The mortgage-finance companies said Monday that a federal grand jury in New York is investigating their accounting, disclosure and corporate-governance issues.

Fannie and Freddie said they received subpoenas Friday from the U.S. Attorney’s Office in Manhattan as well as requests from the Securities and Exchange Commission (SEC) that they preserve documents. Fannie Mae and Freddie Mac were taken over by the government earlier this month as their mounting defaults and foreclosures threatened the entire mortgage mart.

The ruling power exploration focuses on activities starting in 2007, Freddie Mac said in a statement.

Critics have long questioned the companies’ bookkeeping. Last November, for example, a Fortune magazine story said new accounting procedures at Fannie Mae masked potential losses on bad loans.

And separate years ago, both Fannie and Freddie were forced to restate billions in proceeds from federal regulators discovered accounting irregularities at one in the same proportion that well as the other companies.

The scandals led to the replacement of the companies’ top executives. Freddie Mac’s former CEO, Gregory Parseghian, was ousted in December 2003. Fannie CEO Franklin Raines and Chief Financial Officer Timothy Howard were swept out of bureau a year later.

Both companies said Monday they would cooperate fully in the investigations, otherwise than that their spokesmen declined to comment.
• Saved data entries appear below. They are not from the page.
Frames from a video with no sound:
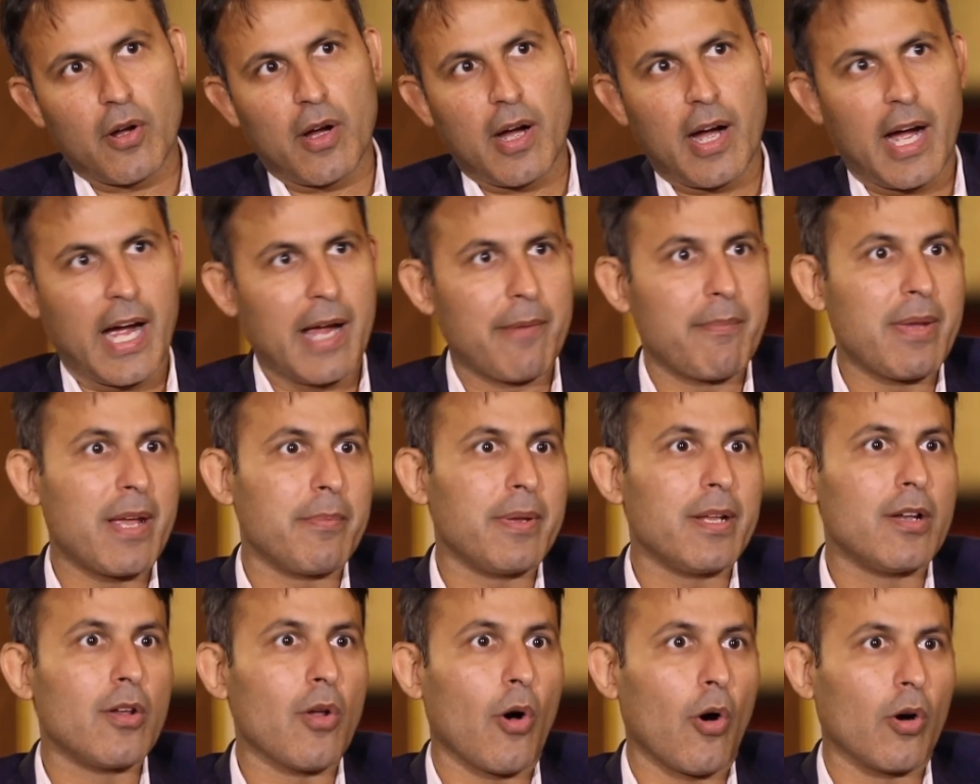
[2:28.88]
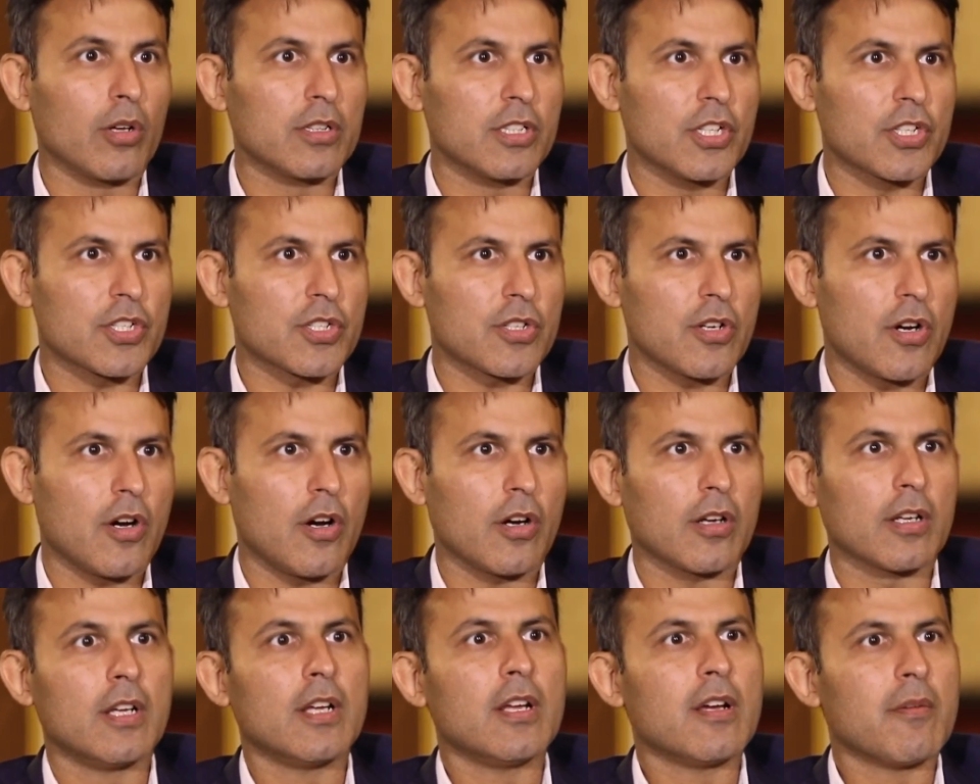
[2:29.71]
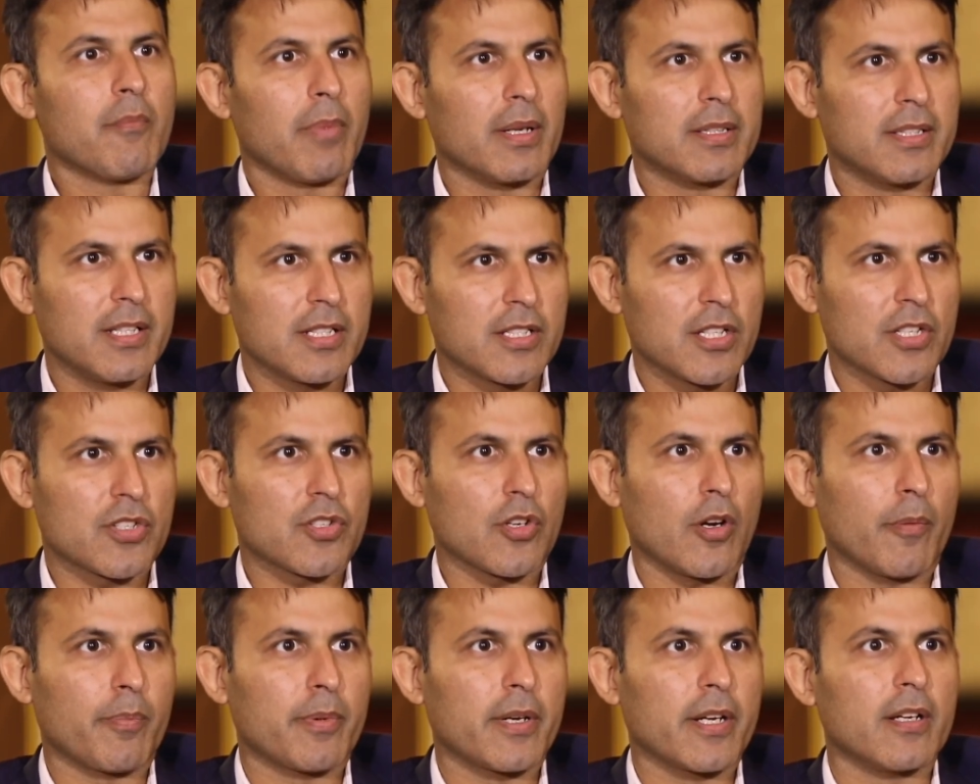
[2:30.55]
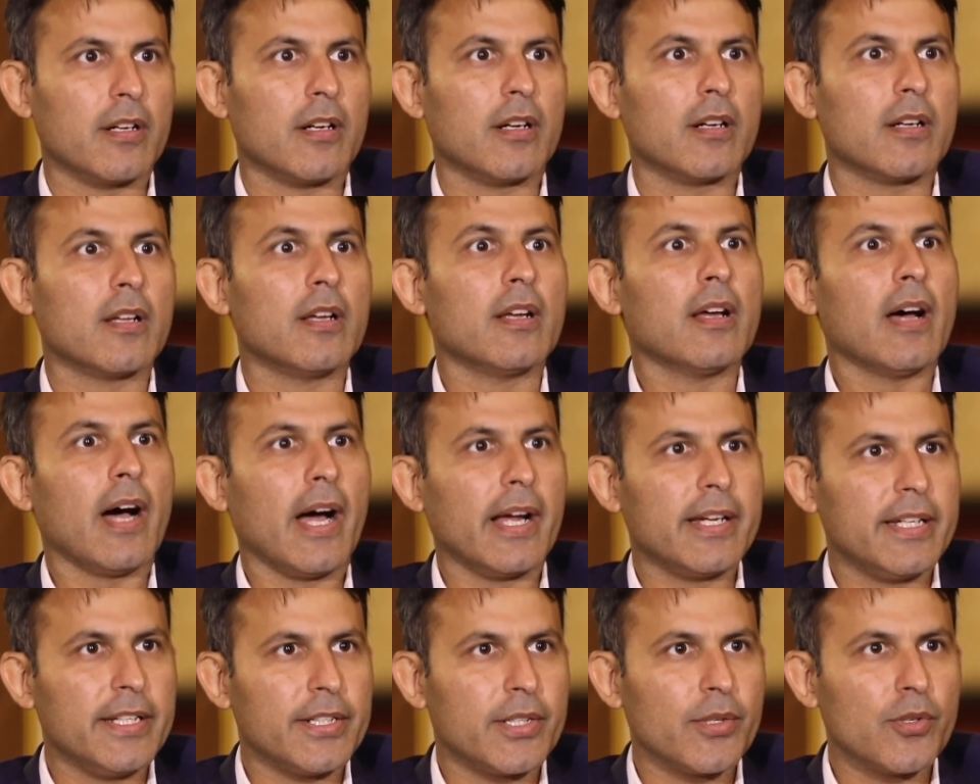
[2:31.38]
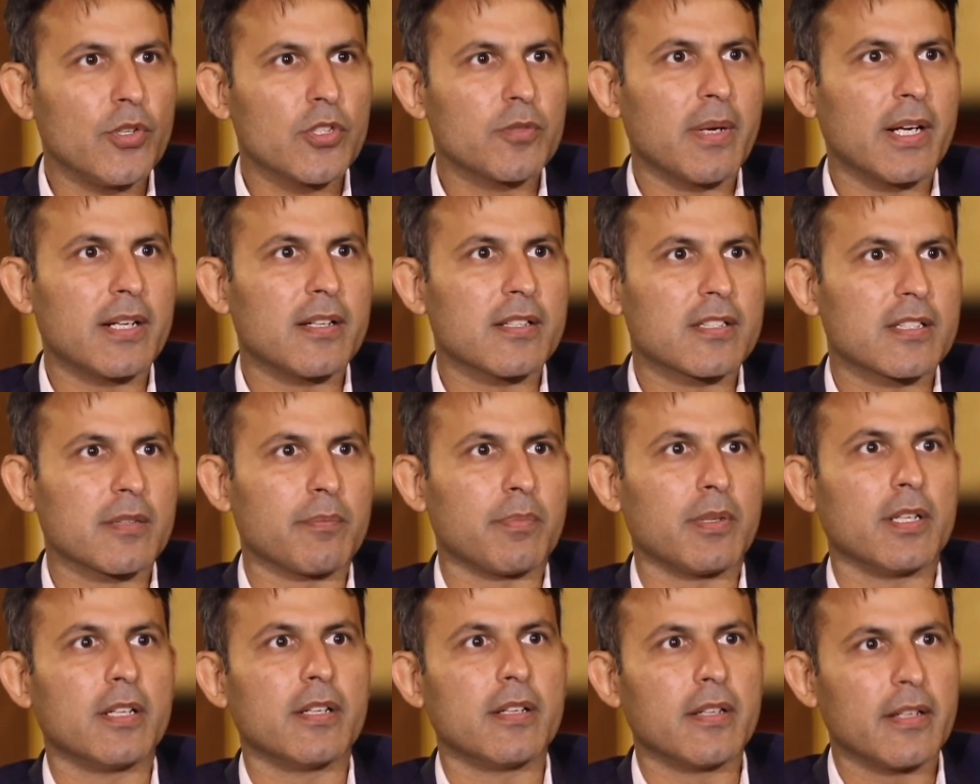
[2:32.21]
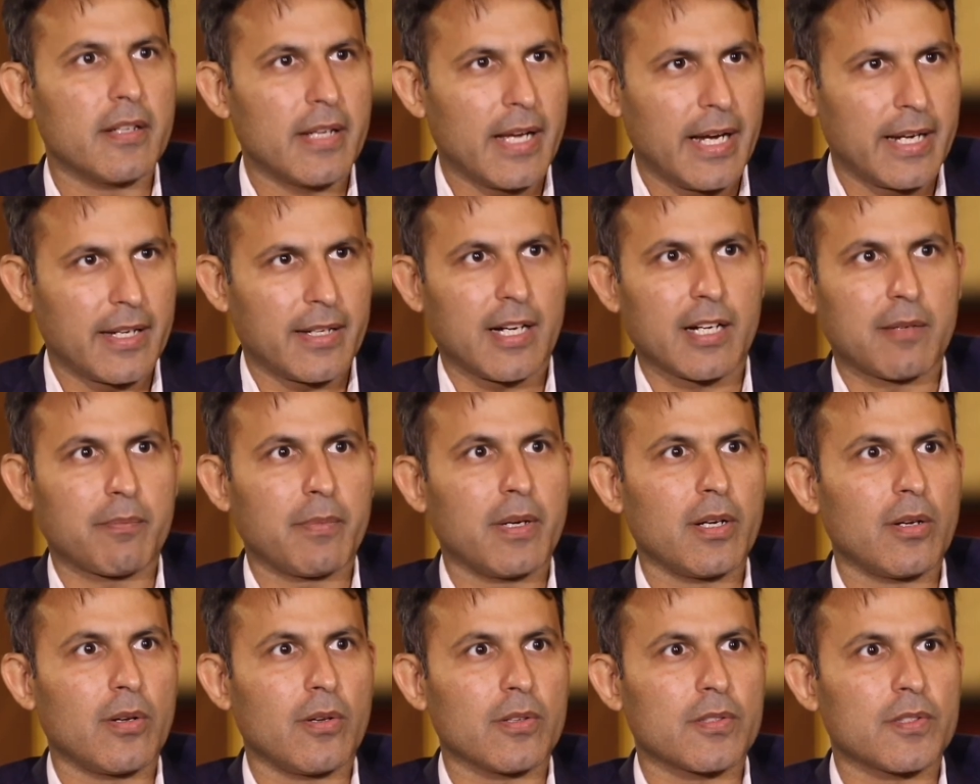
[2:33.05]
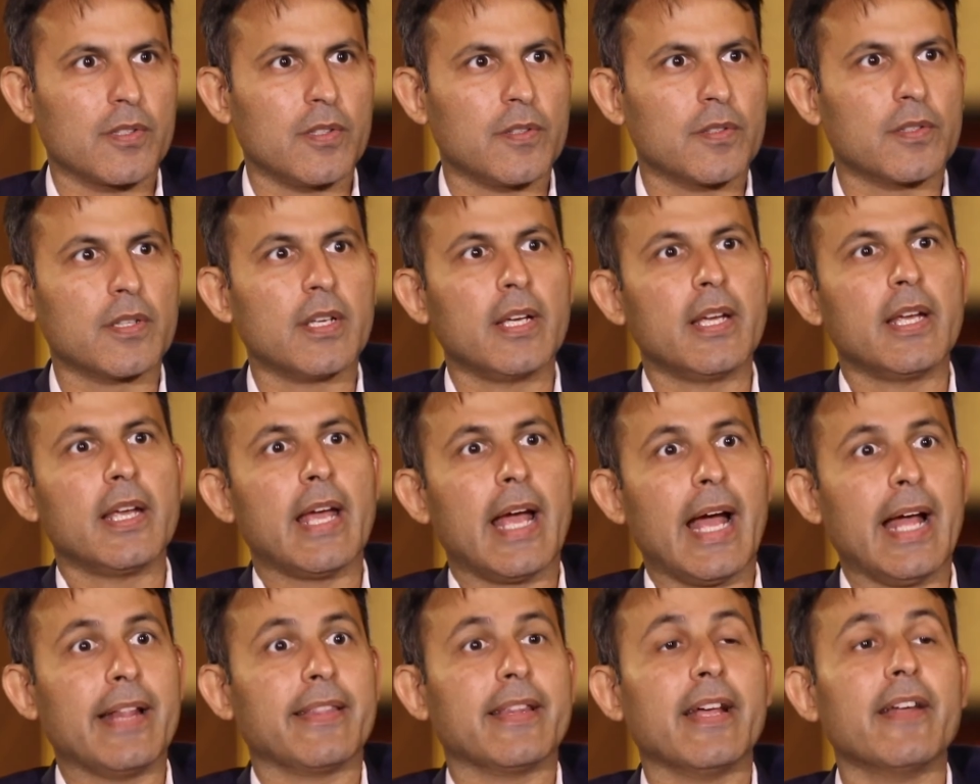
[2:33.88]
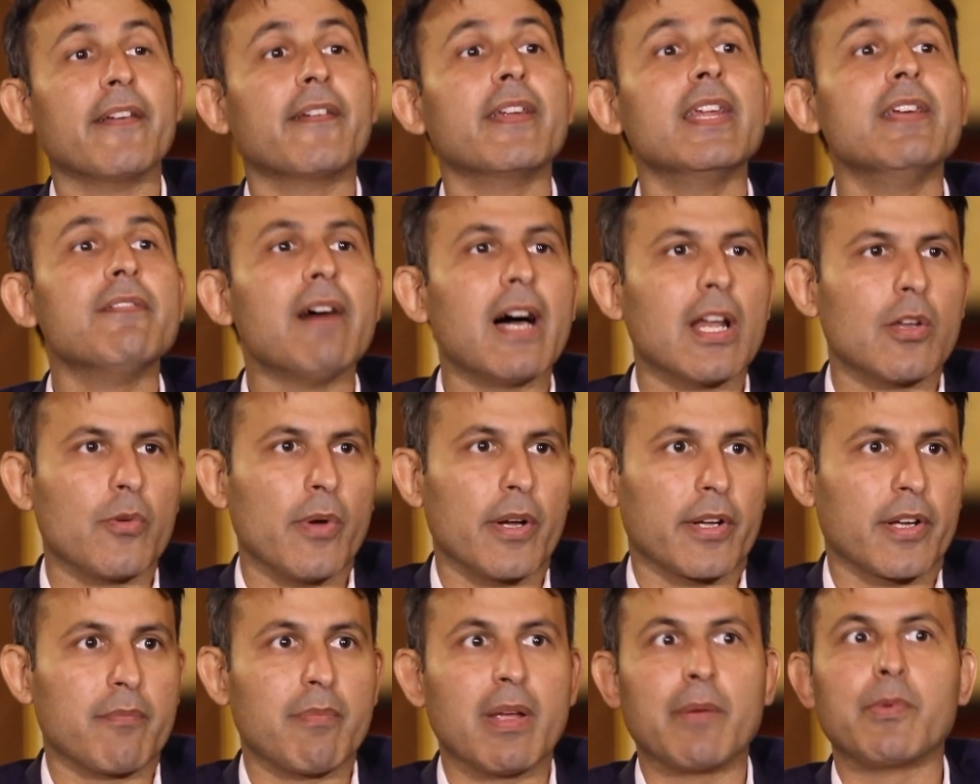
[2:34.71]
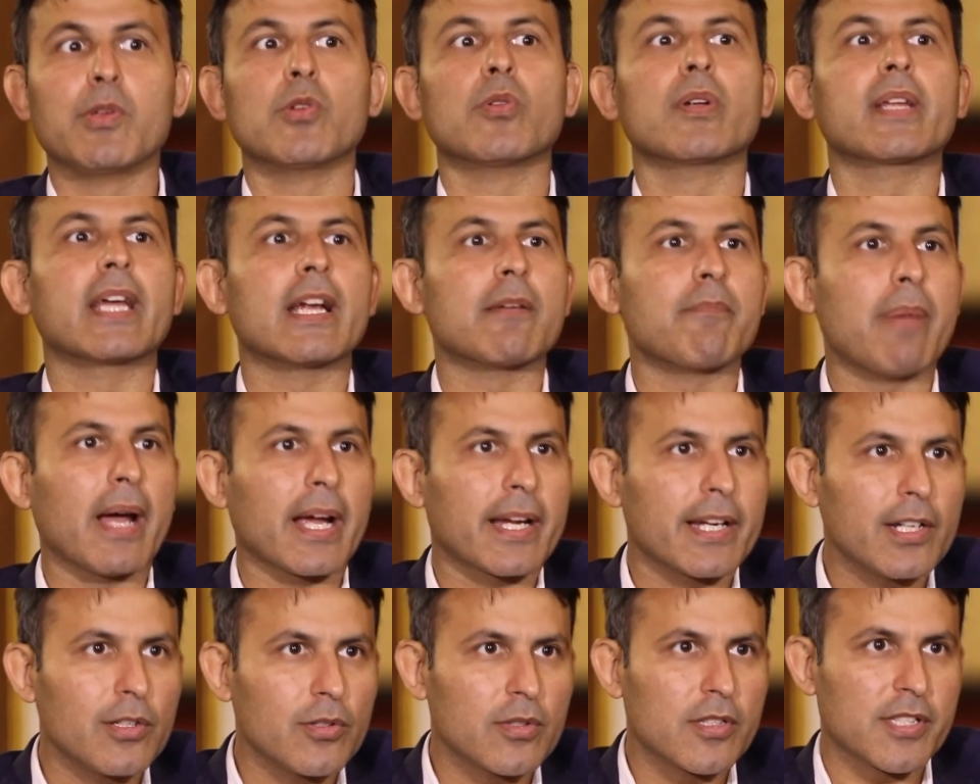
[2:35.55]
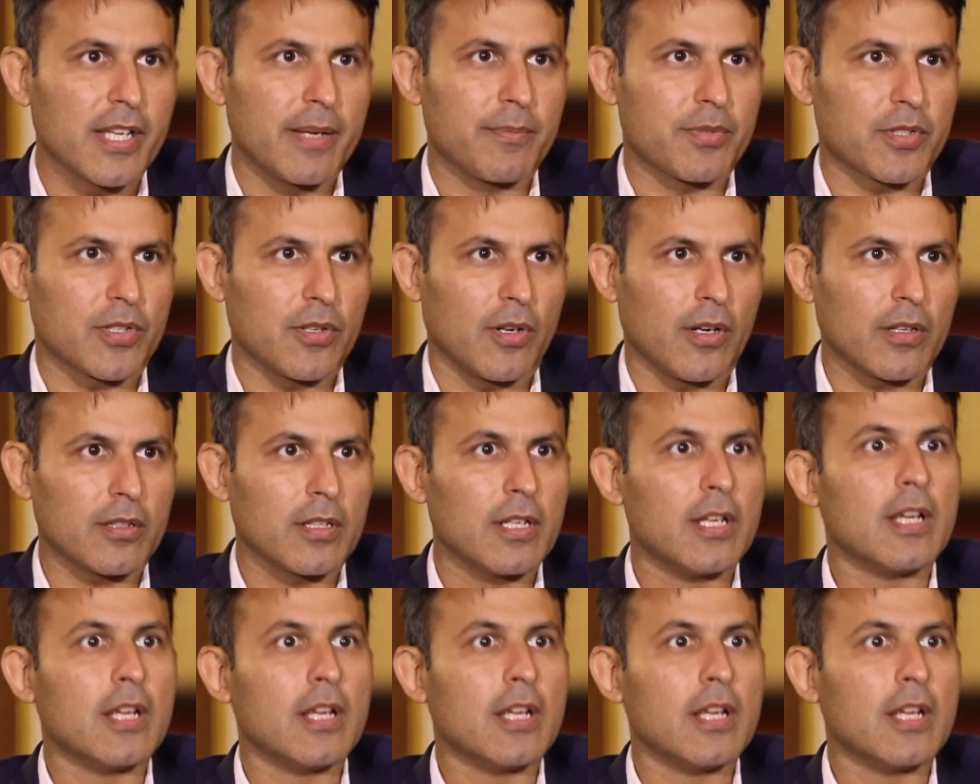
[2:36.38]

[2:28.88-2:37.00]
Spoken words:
I may be long this stock, but there's a stop triggered. I need to use my discipline and cut my losses, and then reevaluate it. Maybe you will get back into the same stock,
Representatives of the SEC and Justice Department also declined to comment.

Three weeks ago, the government seized control of Fannie Mae and Freddie Mac, the two biggest U.S. mortgage-finance companies, by means of a rescue plan that could require the Treasury Department to dart in to the degree that much considered in the state of $100 billion into each to keep them afloat.

A spokeswoman for the Federal Housing Finance Agency, which controls the companies, said the housing agency “will work with the companies to make certain a undisturbed and active process and will work with the government agencies as they undertake their inquiries.”

Law-enforcement officials said last week the FBI is looking at potential fraud by Fannie, Freddie and insurer American International Group (AIG). Additionally, a senior law-enforcement magistrate said failed investment bank Lehman Brothers in like manner is with less than investigation.

The inquiries will focus on the pecuniary institutions and the individuals that ran them, the senior law-enforcement official told The Associated Press last week.